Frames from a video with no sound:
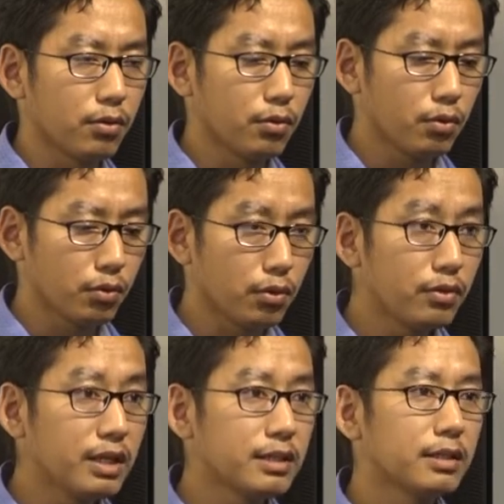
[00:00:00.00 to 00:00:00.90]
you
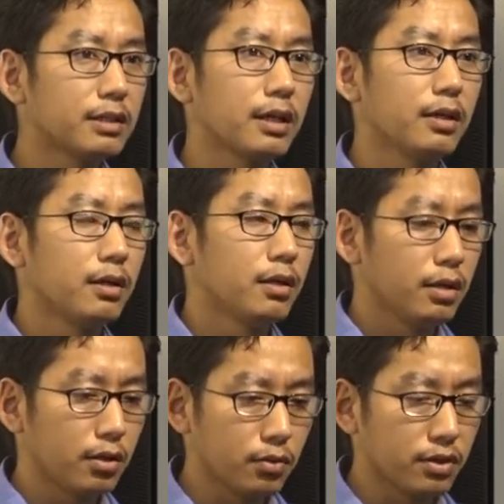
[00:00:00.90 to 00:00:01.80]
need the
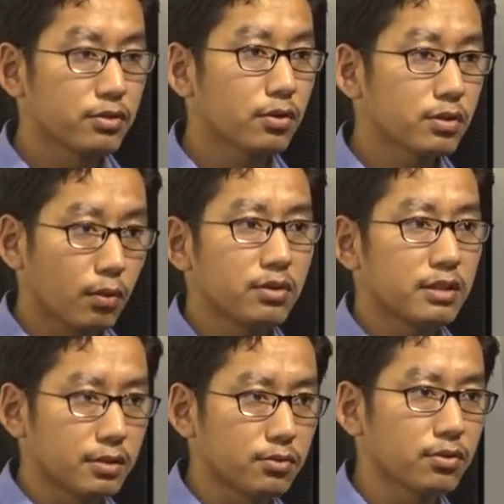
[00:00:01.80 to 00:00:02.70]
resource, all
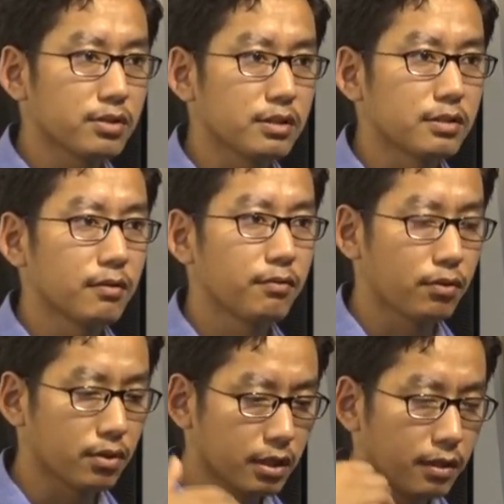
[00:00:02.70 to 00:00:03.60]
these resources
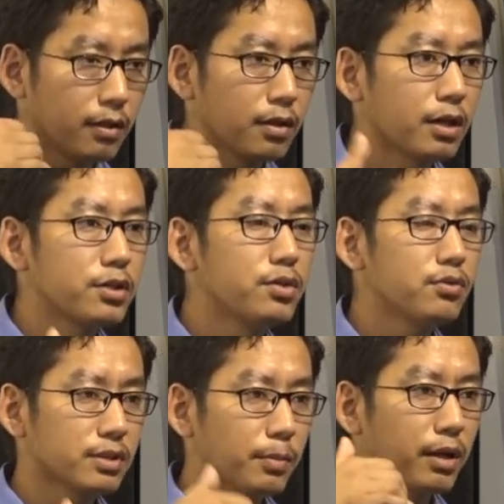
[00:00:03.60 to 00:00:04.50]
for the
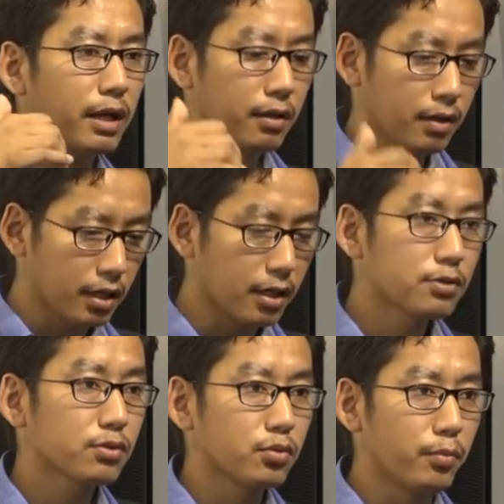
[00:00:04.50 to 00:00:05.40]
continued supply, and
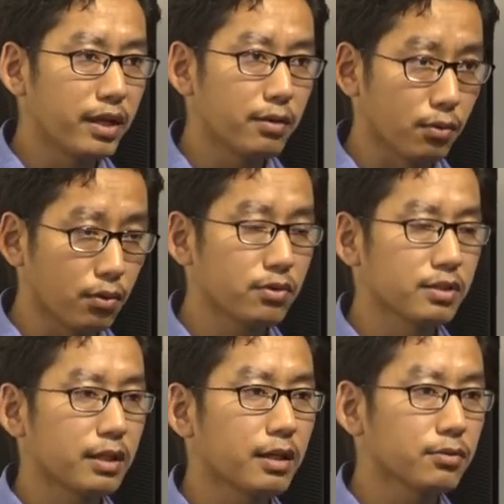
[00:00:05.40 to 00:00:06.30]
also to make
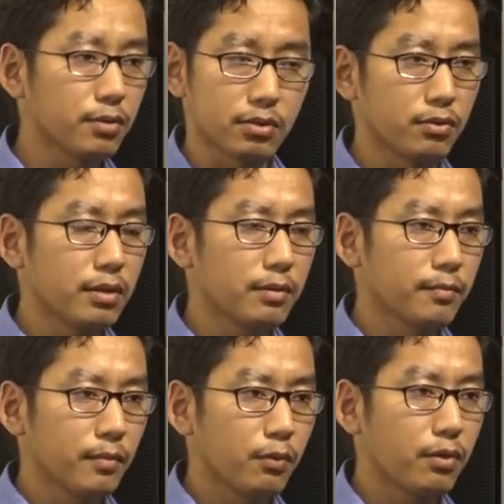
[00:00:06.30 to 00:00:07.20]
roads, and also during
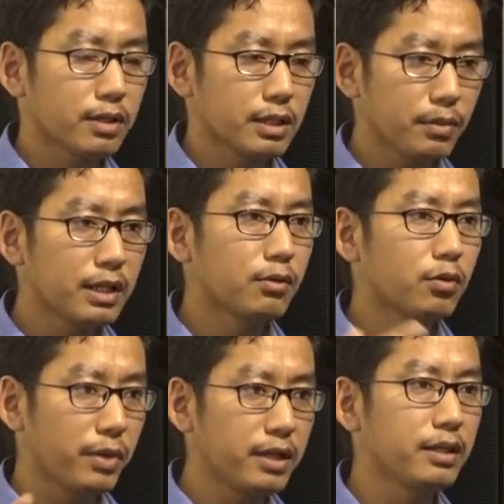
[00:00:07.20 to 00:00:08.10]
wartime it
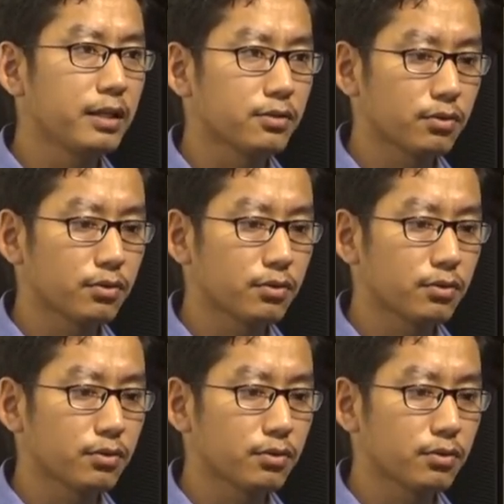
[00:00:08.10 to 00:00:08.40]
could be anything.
* * * *
Emit the lines of the data above from the one containing "[00:00:01.80 to 00:00:02.70]" through its final line, both endpoints included. Pictures do not belong in the output.

[00:00:01.80 to 00:00:02.70]
resource, all
[00:00:02.70 to 00:00:03.60]
these resources
[00:00:03.60 to 00:00:04.50]
for the
[00:00:04.50 to 00:00:05.40]
continued supply, and
[00:00:05.40 to 00:00:06.30]
also to make
[00:00:06.30 to 00:00:07.20]
roads, and also during
[00:00:07.20 to 00:00:08.10]
wartime it
[00:00:08.10 to 00:00:08.40]
could be anything.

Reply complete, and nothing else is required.